Instructions for the task:
Each entry should be given again exactly, with any image left out.

[[ Records supplied, beginning ]]

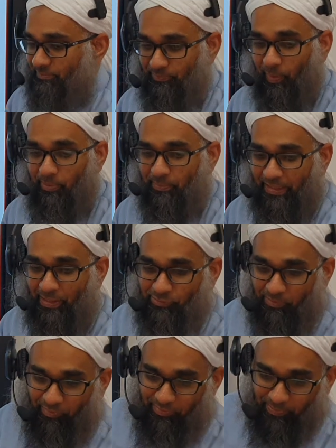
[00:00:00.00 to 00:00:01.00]
problem, getting in
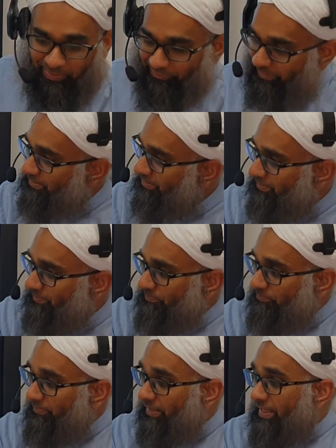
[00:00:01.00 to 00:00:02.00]
trouble with your wife, yes?
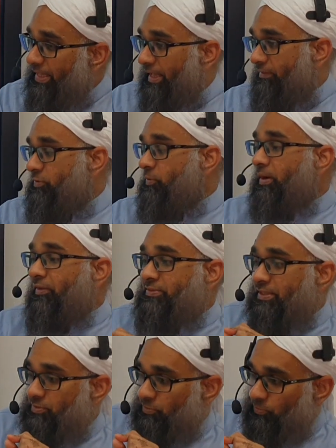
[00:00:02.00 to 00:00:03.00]
If your wife
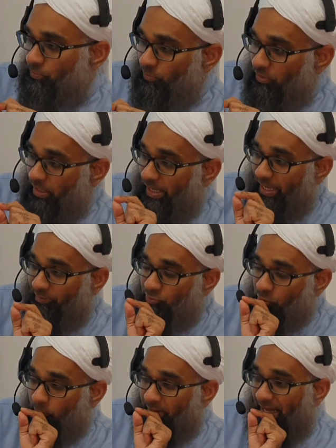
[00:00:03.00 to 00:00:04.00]
says to you, if
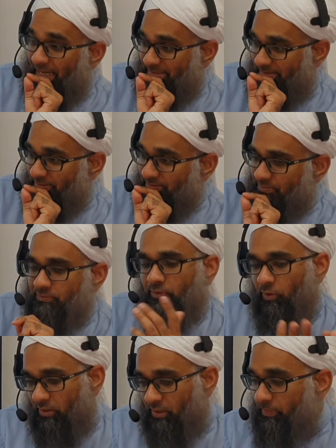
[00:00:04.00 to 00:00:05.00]
you're going Asda
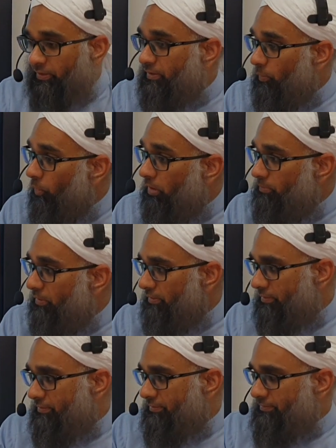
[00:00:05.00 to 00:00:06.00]
on America Walmart,
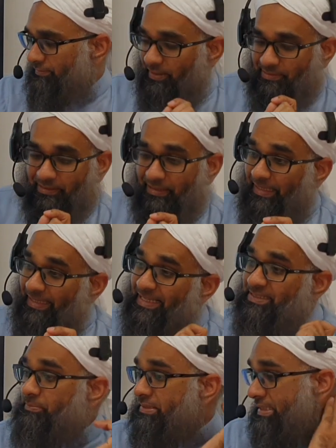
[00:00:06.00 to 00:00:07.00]
yes,
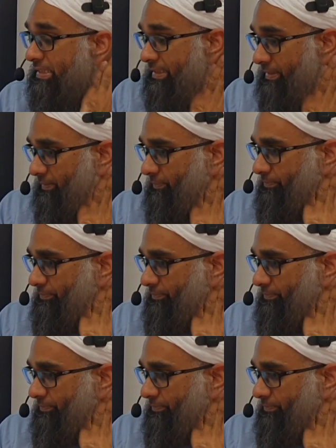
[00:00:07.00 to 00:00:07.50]
get some tea.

[[ Records supplied, end ]]

Completed task:
[00:00:00.00 to 00:00:01.00]
problem, getting in
[00:00:01.00 to 00:00:02.00]
trouble with your wife, yes?
[00:00:02.00 to 00:00:03.00]
If your wife
[00:00:03.00 to 00:00:04.00]
says to you, if
[00:00:04.00 to 00:00:05.00]
you're going Asda
[00:00:05.00 to 00:00:06.00]
on America Walmart,
[00:00:06.00 to 00:00:07.00]
yes,
[00:00:07.00 to 00:00:07.50]
get some tea.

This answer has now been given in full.